GroupWise Support for Active Directory

Q. CB wrote: When is GroupWise going to to support Active Directory natively, and no longer require eDirectory and Console One to manage?

A. It is on our roadmap for the next version of GroupWise, codenamed “Windermere”. The release date for Windermere is fuzzy right now -- all we know is it will likely release 12 -24 months after the shipping of “Ascot” later this year.


How To-Best Practice
Comment List
  • That is a great shame that we will have to wait until 2013/14 as alot of our customers are migrating away from GW. Even though EDIR does have alot of great benefits with GW.
  • Well yes and no

    No ....
    1) eDir has better platform support - from memory SLES, Red Hat, Solaris, AIX, HP-UX, NetWare and even Windoze.
    2) eDir synchronises deltas only - i.e. any synchronisation event is only of the recent changes, not the entire directory as AD does.
    3) From 2 above consequently AD replication to other servers can be tardy to say the least (i.e. create user on ADServer1 wait 2 hours and the user finally appears on ADServer2).
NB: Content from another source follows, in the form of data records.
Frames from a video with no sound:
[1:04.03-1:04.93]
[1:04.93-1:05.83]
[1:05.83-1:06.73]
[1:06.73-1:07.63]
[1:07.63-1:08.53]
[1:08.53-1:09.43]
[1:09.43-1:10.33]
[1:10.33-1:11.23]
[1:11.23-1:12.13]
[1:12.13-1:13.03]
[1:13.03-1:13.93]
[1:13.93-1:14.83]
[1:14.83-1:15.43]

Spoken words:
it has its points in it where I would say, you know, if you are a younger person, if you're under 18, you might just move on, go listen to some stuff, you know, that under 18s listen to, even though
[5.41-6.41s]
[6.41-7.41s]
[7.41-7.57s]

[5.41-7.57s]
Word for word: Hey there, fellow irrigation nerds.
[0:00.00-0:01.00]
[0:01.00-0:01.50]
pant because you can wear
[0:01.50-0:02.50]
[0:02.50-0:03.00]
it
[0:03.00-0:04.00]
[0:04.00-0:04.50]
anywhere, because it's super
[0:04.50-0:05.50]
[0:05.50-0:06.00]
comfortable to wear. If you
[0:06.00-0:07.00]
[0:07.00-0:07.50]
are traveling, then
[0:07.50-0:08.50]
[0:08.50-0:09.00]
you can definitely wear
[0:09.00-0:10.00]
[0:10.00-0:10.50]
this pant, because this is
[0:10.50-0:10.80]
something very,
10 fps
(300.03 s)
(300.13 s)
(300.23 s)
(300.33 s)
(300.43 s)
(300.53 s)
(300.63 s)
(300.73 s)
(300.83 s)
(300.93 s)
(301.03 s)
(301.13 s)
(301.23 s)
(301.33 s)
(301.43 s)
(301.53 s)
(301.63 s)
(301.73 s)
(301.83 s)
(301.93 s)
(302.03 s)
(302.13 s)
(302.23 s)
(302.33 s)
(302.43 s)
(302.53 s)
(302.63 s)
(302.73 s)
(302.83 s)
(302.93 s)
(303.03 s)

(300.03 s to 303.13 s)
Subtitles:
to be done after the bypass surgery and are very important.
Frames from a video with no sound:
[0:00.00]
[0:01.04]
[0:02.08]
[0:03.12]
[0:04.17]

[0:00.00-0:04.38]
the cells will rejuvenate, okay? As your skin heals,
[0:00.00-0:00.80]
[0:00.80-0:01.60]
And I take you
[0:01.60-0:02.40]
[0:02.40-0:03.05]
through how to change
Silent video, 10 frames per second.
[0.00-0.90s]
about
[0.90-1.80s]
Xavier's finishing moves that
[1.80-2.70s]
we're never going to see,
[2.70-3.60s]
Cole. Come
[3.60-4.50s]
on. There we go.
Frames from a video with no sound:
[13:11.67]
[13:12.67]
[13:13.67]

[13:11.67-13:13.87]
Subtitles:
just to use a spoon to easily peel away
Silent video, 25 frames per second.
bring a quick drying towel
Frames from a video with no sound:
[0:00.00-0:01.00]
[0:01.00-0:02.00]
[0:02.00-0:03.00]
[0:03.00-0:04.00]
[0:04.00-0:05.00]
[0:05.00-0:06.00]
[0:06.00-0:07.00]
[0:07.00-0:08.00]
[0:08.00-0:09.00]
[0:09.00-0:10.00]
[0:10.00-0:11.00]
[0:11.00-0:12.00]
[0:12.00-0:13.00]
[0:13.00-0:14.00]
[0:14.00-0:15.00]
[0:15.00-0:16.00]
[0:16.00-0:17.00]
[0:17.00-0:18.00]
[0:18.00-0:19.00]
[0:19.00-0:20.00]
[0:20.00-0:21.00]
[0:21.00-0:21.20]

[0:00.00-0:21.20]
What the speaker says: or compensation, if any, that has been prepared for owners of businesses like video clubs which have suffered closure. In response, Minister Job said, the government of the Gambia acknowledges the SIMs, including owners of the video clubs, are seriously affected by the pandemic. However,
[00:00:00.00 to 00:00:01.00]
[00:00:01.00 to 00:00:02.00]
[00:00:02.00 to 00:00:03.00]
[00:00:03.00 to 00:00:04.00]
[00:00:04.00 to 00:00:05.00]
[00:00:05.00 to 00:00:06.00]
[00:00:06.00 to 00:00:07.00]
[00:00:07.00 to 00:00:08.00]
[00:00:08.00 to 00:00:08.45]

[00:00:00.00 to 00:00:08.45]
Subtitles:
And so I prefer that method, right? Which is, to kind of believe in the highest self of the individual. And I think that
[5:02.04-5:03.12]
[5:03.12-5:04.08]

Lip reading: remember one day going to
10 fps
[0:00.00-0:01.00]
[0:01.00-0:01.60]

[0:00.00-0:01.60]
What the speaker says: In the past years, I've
If you want to increase the frequency of synchronisation bear in mind 2 above - you will be synching the entire directory.
    4) You can run multiple instances of eDir on a single server (eDir 8.8+).
    5) eDir has a convenient concept of partitioning to allow for distribution of directory data to appropriate places rather than carrying the entire directory on a server. To allow for separate regions in AD you use forests which is clunky and unreliable in practice.
    6) A failure of AD means you end up trashing and rebuilding your server (I've seen this occur) - eDir is much kinder, on Linux you trash eDir but keep the server and a restore can be as simple as a simple file copy.
    7) AD attributes can be frustratingly dumb: e.g. not allowing certain characters such as line breaks, not allowing NULL values, not allowing multiple values. In AD I don't believe you can have a multi-valued telephone number - but lots of real people do have more than one landline.
    8) According to Novell I think eDir performs better for large numbers of objects - but that's just "talk" I don't know what the truth of it is.

    Yes .....
    a) I agree absence of Kerberos in eDir is a real negative.
    b) Yes eDir requires constant, repetitive maintenance. On one hand eDir is more complex, there is more scope for problems. But AD guys don't touch AD, it apparently just works. For eDir every 3 months or so I have to perform maintenance to keep it in a healthy state.
    c) Novell is dead, they have conceded defeat and are now winding down their business - you wouldn't deploy eDir if you want to deploy something that will still exist and be supported in 5 years. I've even had Novell Platinum partners tell me that Novell has conceded defeat (but that was more specifically for GroupWise not other products). Novell lost their way somewhere and now they are completely irrelevant.
    d) Novell is "The Bug Meister" - their sloppy coding and inadequate quality assurance process has cost me countless hours of stress and frustration. Their software is so loose and flakey it is not fit to be used in ANY enterprise. I once installed eDir on a Linux box (in the eDir 8.7.3 days circa 2004) and bounced eDir on the Linux box in order to apply a patch for Identity Manager. When I bounced eDir on the Linux box 5 NetWare server simultaneously abended and rebooted - that's Novell for yah - real quality - NOT!!!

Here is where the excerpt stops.